Some workers stash urine in lockers
Benjamin Currie, who runs True North Hemp Company in Edmonton, said he's been selling more of the urine products recently.
Currie said some workers leave the products in their lockers in case of random testing.
"For people who get a test sprung on them and they get no warning, no time, then they will often do that, because it's like a last resort," Currie said.
He warned that fooling the drug tests could lead to unsafe workplaces.
Tests single out marijuana users: critic
But Currie also criticized the tests as unfair, because they're more likely to catch someone who smoked marijuana weeks earlier than someone who used cocaine or methamphetamine more recently.
Marijuana stays in the system longer than other drugs and can be detected longer after use.
|"Firing people because there is a possibility they could have smoked pot that day, when really they could have smoked it a couple of weeks ago â they are losing valuable employees."|
"Firing people because there is a possibility they could have smoked pot that day, when really they could have smoked it a couple of weeks ago, they are losing valuable employees," Currie said.
"And hiring employees who are using any other substance that wouldn't be caught in a test."
He estimated he sells dozens of the kits each week, saying they're becoming more popular than masking kits that offer inconclusive results.
Many companies have changed their regulations so they don't allow for inconclusive results, which made masks less attractive, Currie said.
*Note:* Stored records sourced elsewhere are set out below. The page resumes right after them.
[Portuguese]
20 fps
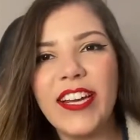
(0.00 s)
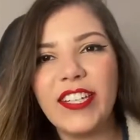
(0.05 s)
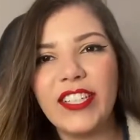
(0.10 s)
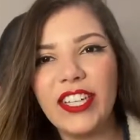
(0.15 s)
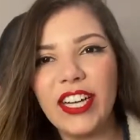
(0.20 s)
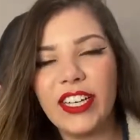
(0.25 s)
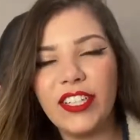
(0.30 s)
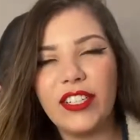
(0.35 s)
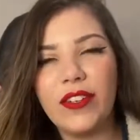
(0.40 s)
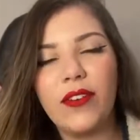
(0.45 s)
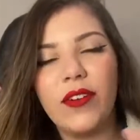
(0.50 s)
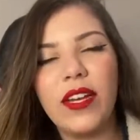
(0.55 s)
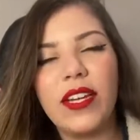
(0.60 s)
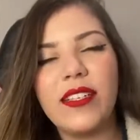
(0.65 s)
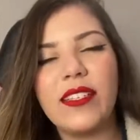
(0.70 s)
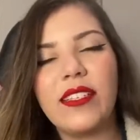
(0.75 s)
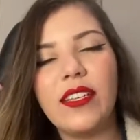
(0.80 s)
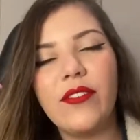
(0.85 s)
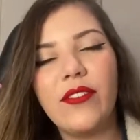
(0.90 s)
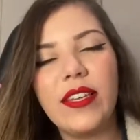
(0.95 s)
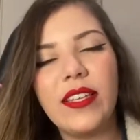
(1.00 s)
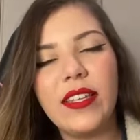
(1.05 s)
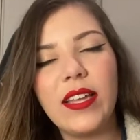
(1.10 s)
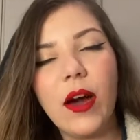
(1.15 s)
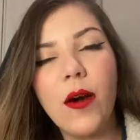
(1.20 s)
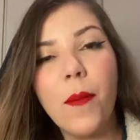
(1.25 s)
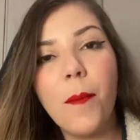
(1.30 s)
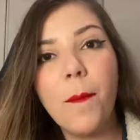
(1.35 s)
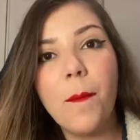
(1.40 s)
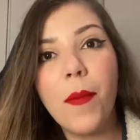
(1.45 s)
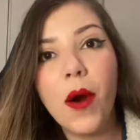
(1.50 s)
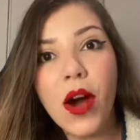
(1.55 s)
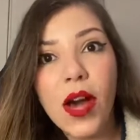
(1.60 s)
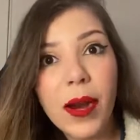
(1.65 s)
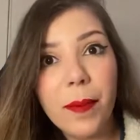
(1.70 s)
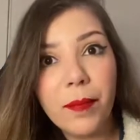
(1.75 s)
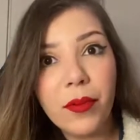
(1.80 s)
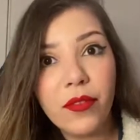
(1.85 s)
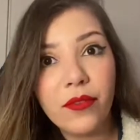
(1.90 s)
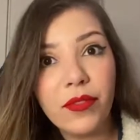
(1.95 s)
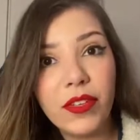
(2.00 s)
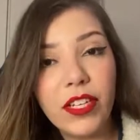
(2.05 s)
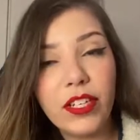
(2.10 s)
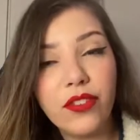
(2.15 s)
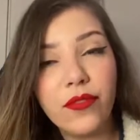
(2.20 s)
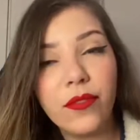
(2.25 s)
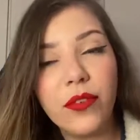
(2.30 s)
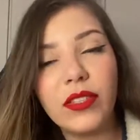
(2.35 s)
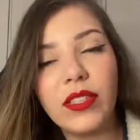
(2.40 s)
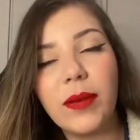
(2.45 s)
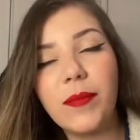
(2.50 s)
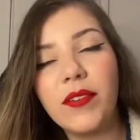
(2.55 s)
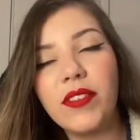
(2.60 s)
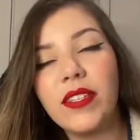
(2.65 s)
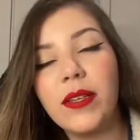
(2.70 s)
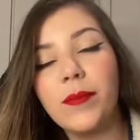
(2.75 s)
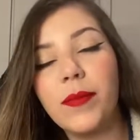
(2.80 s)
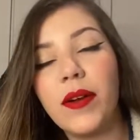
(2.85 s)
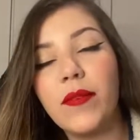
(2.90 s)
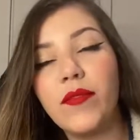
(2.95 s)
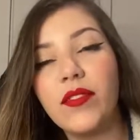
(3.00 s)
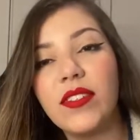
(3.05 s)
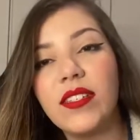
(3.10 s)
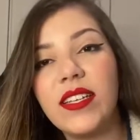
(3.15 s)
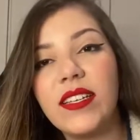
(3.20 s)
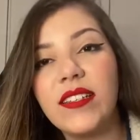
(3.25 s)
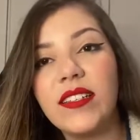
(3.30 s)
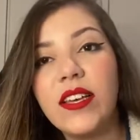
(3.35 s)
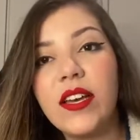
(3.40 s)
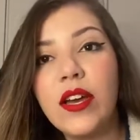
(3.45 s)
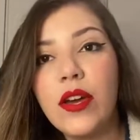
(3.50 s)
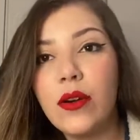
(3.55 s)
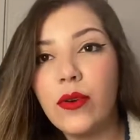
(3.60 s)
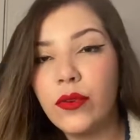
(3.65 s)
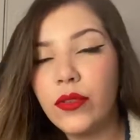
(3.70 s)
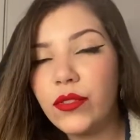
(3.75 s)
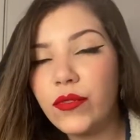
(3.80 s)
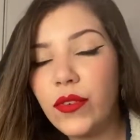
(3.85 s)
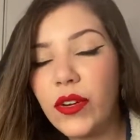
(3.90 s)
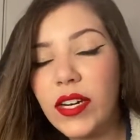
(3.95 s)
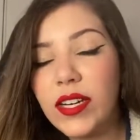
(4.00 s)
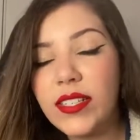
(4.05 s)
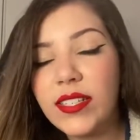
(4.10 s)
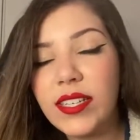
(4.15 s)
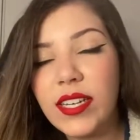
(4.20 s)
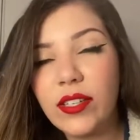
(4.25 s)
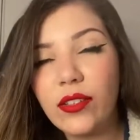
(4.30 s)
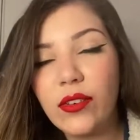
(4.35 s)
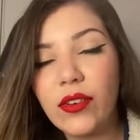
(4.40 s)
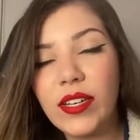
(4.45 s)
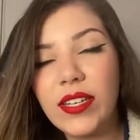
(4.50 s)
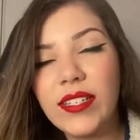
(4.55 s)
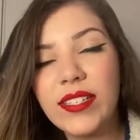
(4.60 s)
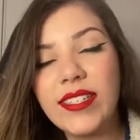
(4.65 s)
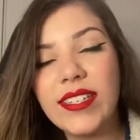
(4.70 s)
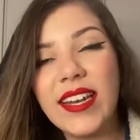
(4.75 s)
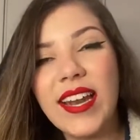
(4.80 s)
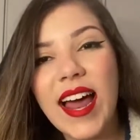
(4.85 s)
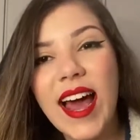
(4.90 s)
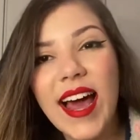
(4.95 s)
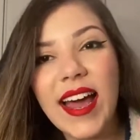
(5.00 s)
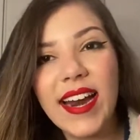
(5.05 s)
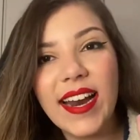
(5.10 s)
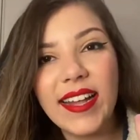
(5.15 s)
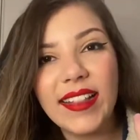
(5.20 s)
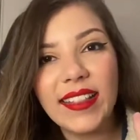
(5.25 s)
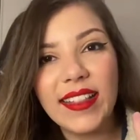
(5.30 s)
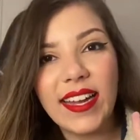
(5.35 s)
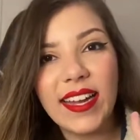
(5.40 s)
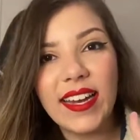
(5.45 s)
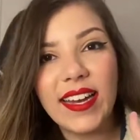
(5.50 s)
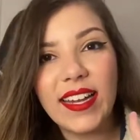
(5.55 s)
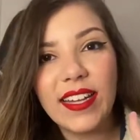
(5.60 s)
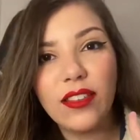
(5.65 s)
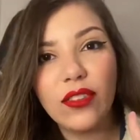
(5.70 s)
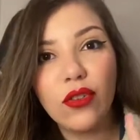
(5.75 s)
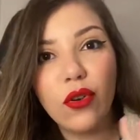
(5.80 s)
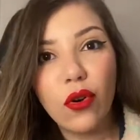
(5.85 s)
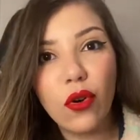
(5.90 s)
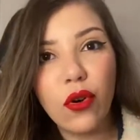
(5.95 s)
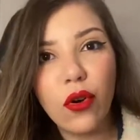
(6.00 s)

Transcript: Chega de enrolação, então bora pro vídeo, vou estar tá mostrando para vocês os fornecedores lá na tela do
As well, for them to work, a user would have had to be clean for 48 hours.
The kits tend to be purchased by marijuana users, he said.
No test perfect, province says
Peter Kisner, of the Alberta Alcohol and Drug Addiction Commission, said the urine kits are legal.
He said those doing the testing can only observe from behind, making it easy for workers to substitute the clean urine for their own.
"There are no perfect systems," Kisner said.
"If you can smuggle drugs into prison systems, you are not going to have a perfect system for the workplace, either."